* _Instructions for the task_: Retype all the entries word for word, but omit the pictures.

* _Supplied entries_:
....................
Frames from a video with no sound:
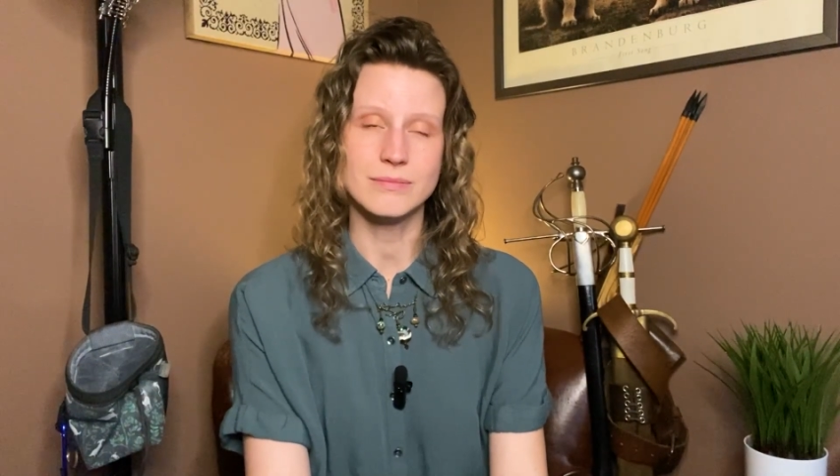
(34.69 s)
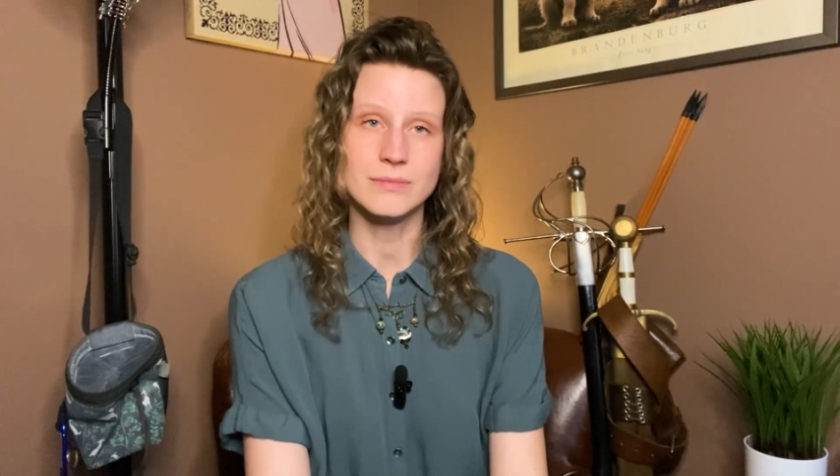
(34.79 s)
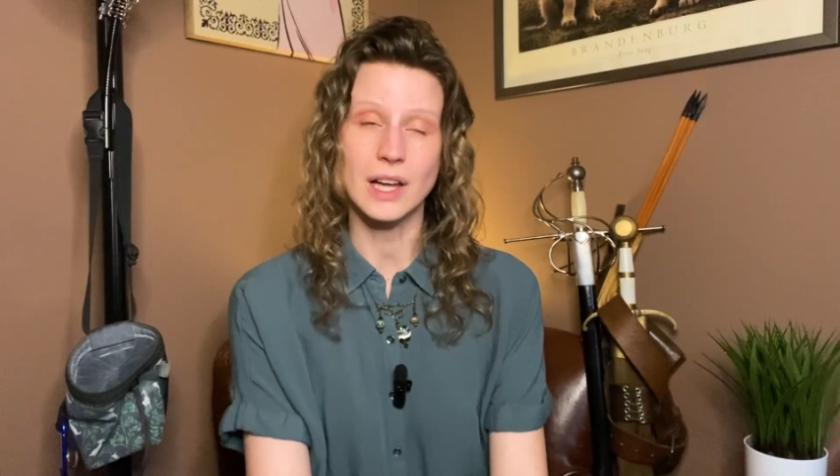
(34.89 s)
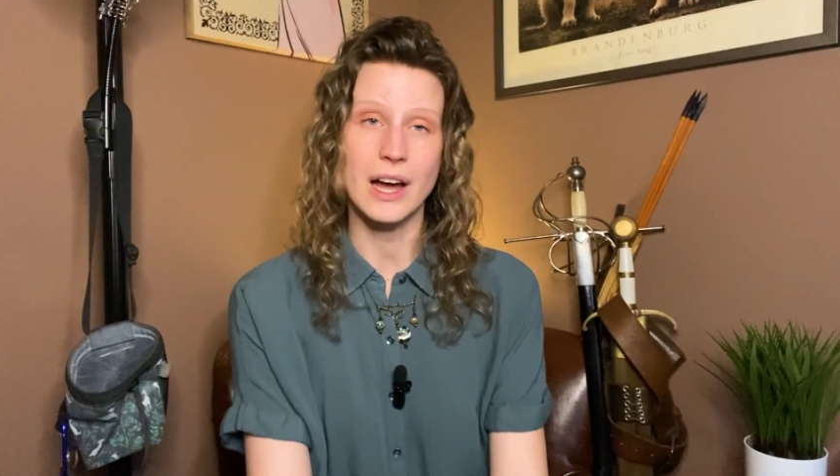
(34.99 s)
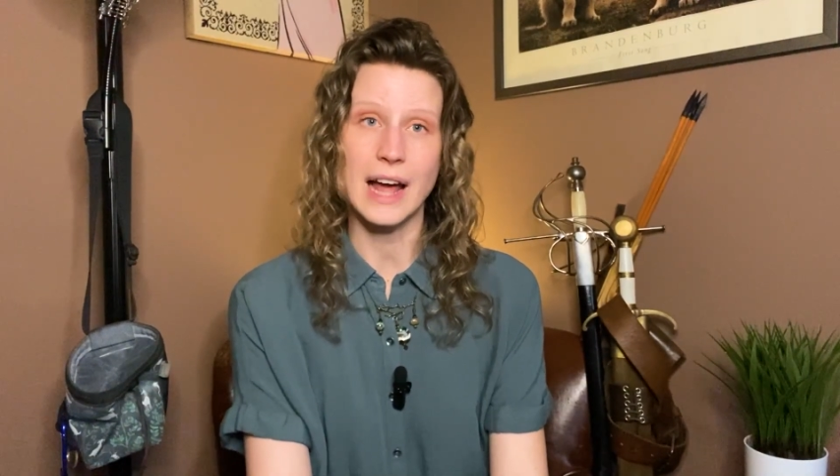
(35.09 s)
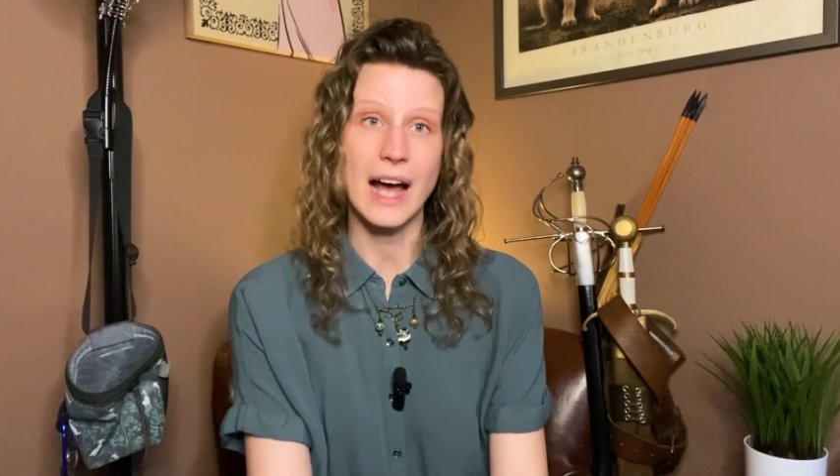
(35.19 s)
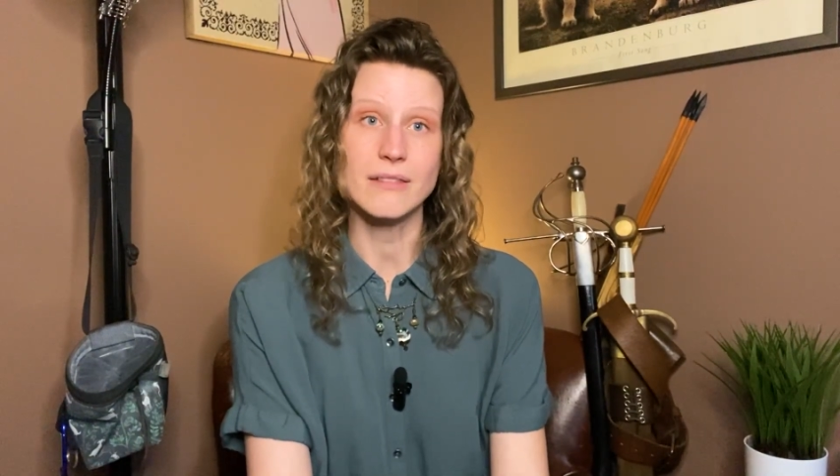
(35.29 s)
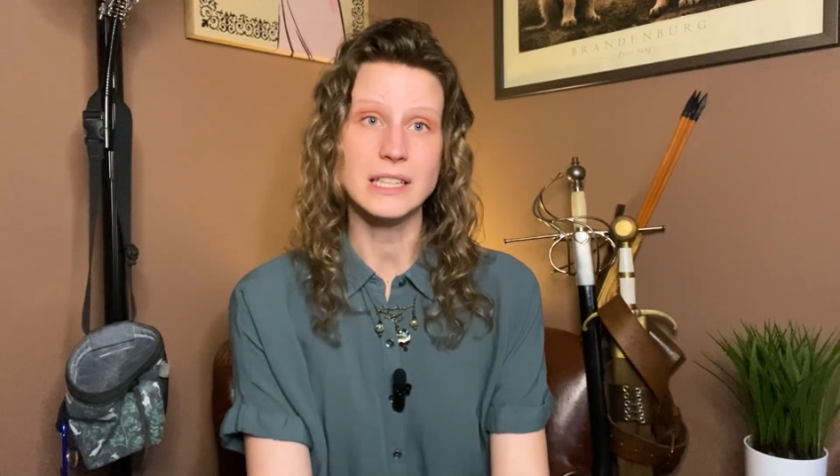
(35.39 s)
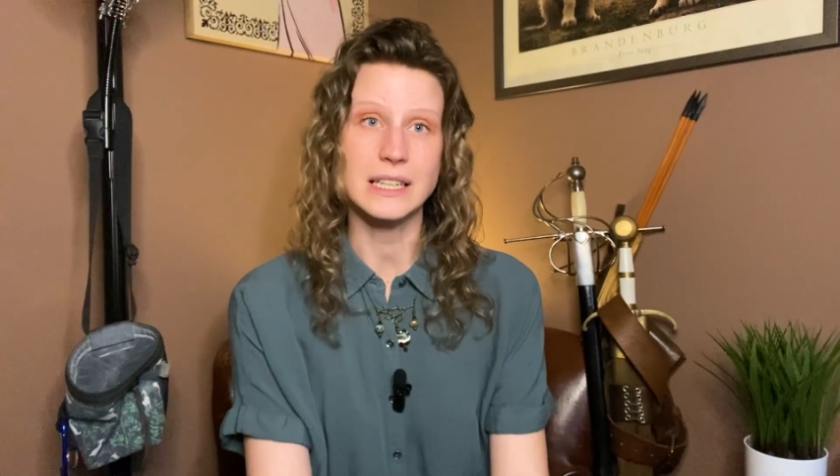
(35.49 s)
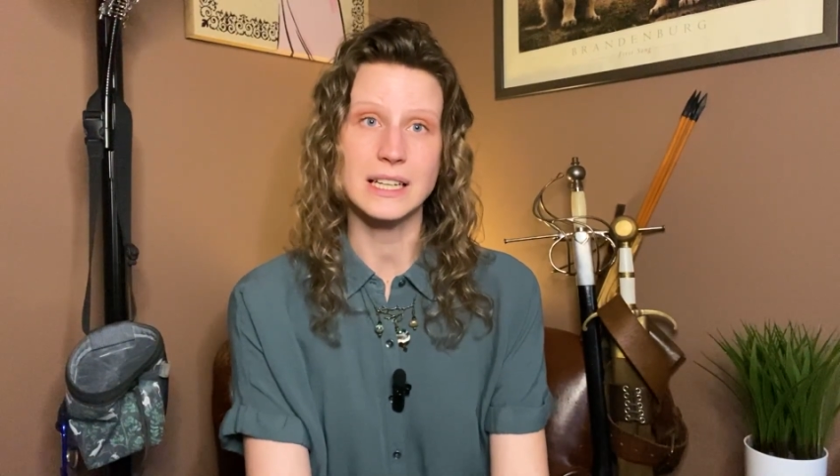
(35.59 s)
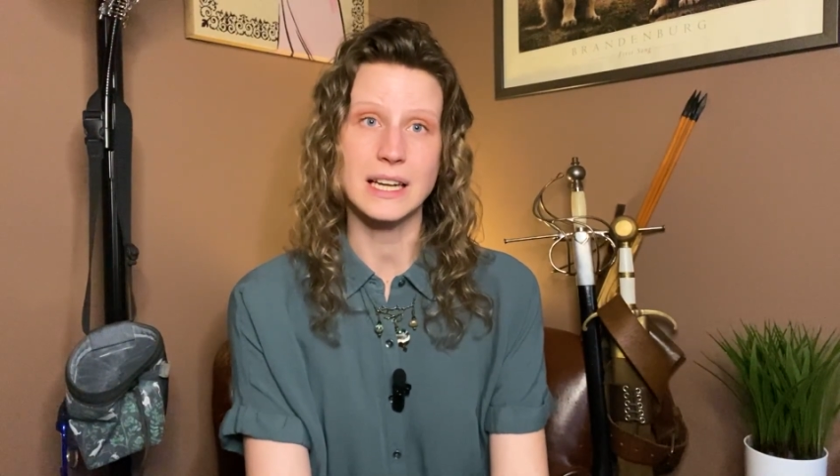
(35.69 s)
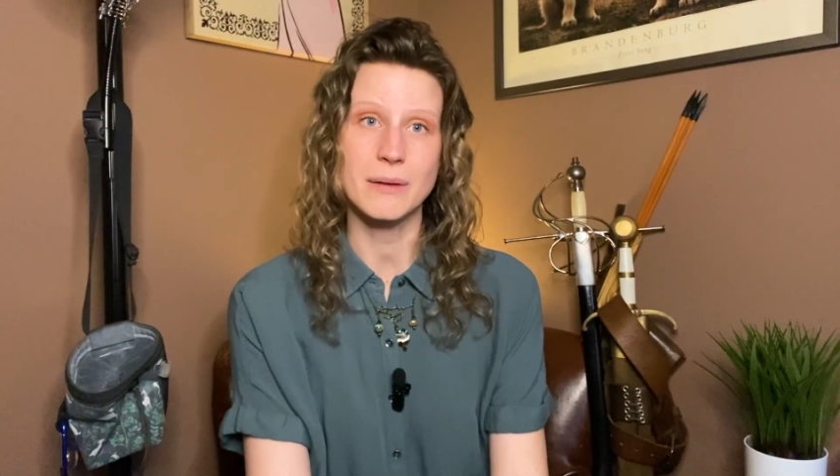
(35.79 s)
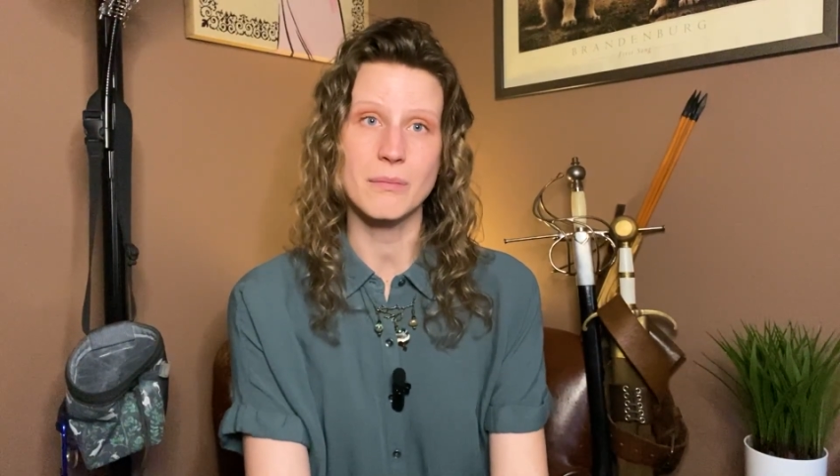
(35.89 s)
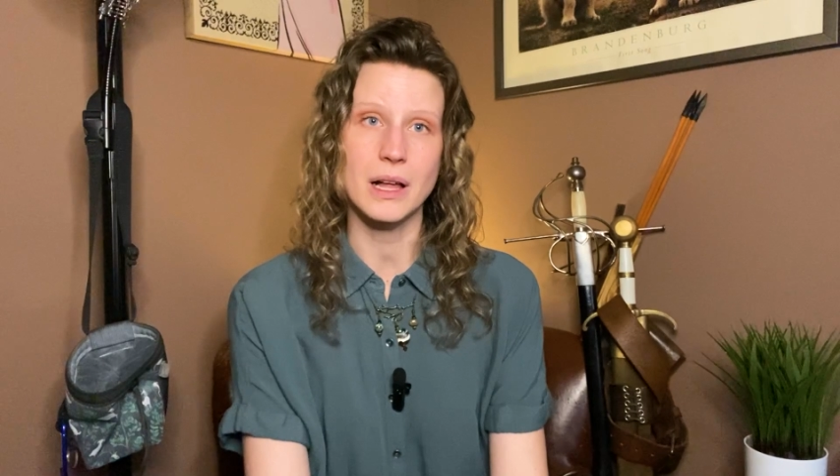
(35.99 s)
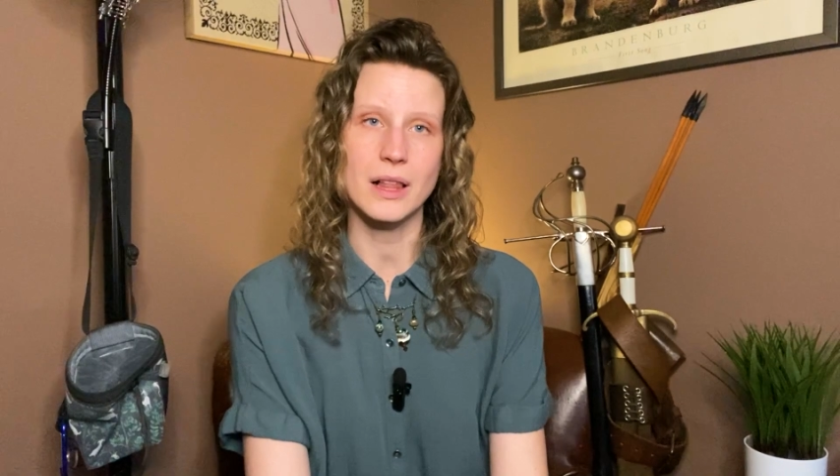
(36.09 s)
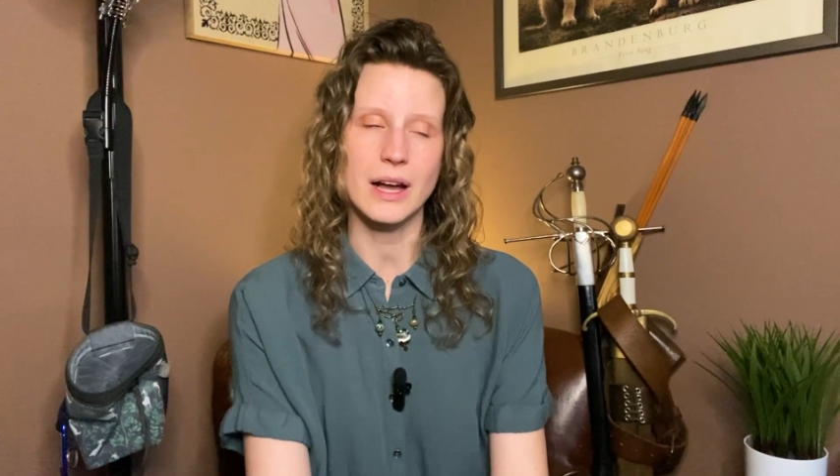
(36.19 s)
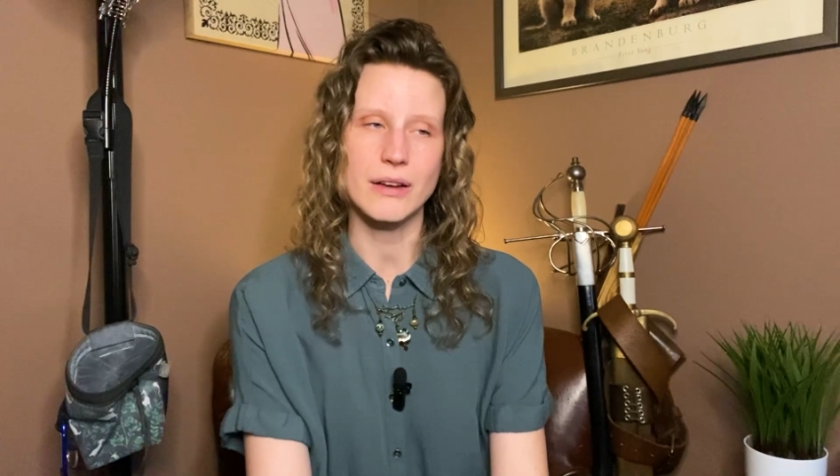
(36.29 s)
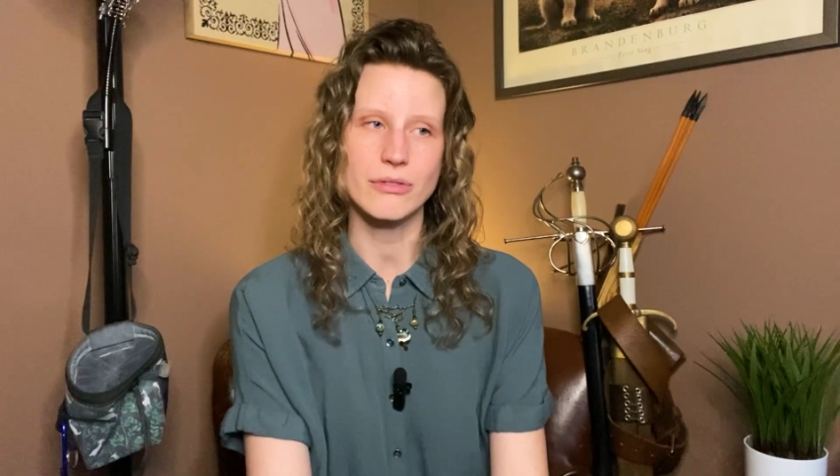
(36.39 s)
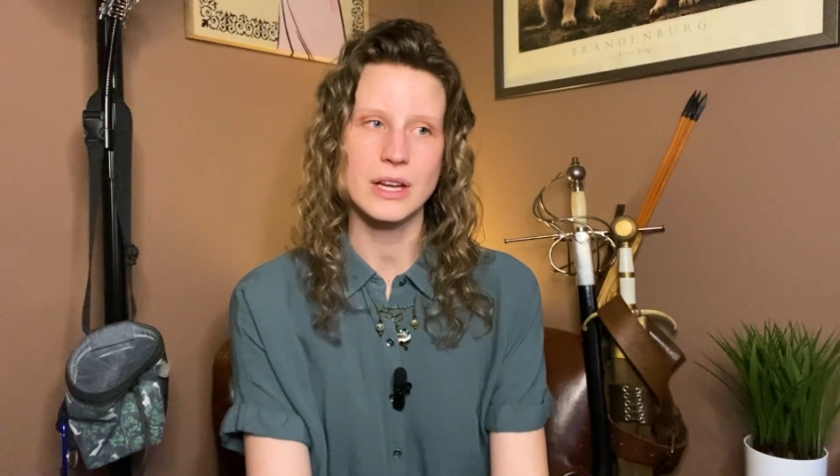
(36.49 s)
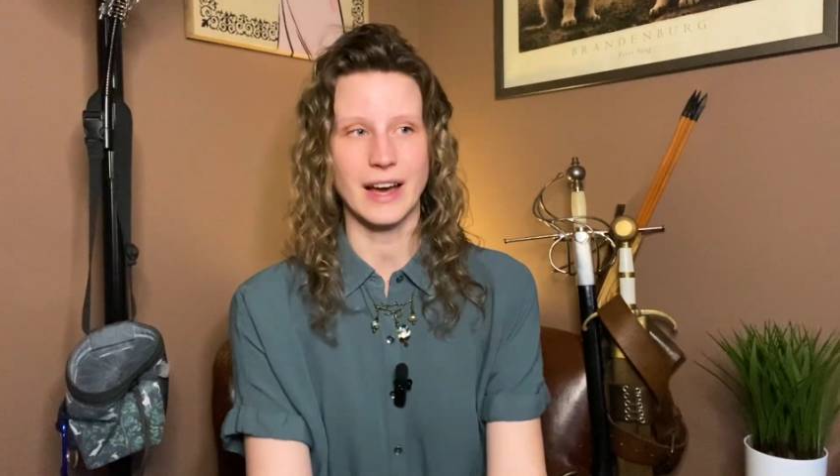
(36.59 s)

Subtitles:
not having in my life.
....................
* _Answer to this problem_:
Frames from a video with no sound:
(34.69 s)
(34.79 s)
(34.89 s)
(34.99 s)
(35.09 s)
(35.19 s)
(35.29 s)
(35.39 s)
(35.49 s)
(35.59 s)
(35.69 s)
(35.79 s)
(35.89 s)
(35.99 s)
(36.09 s)
(36.19 s)
(36.29 s)
(36.39 s)
(36.49 s)
(36.59 s)

Subtitles:
not having in my life.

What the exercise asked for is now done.